Apart from the pictures, the listing is to be returned exactly.
=== Given data ===
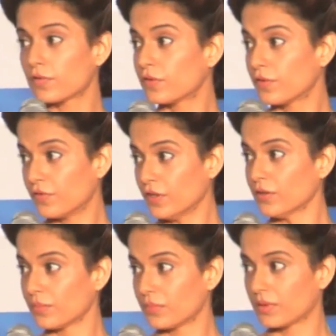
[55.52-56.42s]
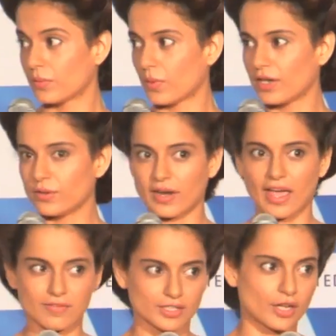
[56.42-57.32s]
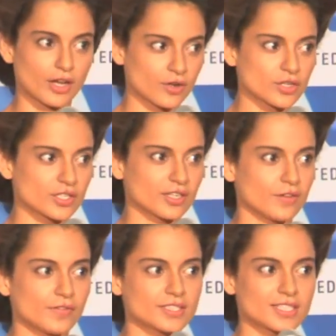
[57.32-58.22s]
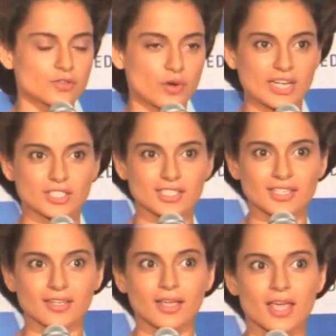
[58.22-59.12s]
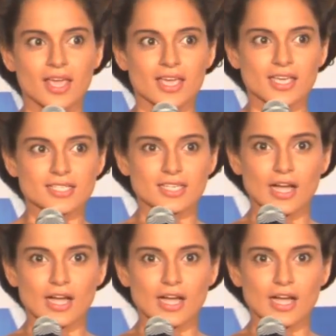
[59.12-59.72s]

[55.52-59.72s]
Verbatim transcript: of the film while you're having the narration. If it's a tragedy, it's a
===
- Result
[55.52-56.42s]
[56.42-57.32s]
[57.32-58.22s]
[58.22-59.12s]
[59.12-59.72s]

[55.52-59.72s]
Verbatim transcript: of the film while you're having the narration. If it's a tragedy, it's a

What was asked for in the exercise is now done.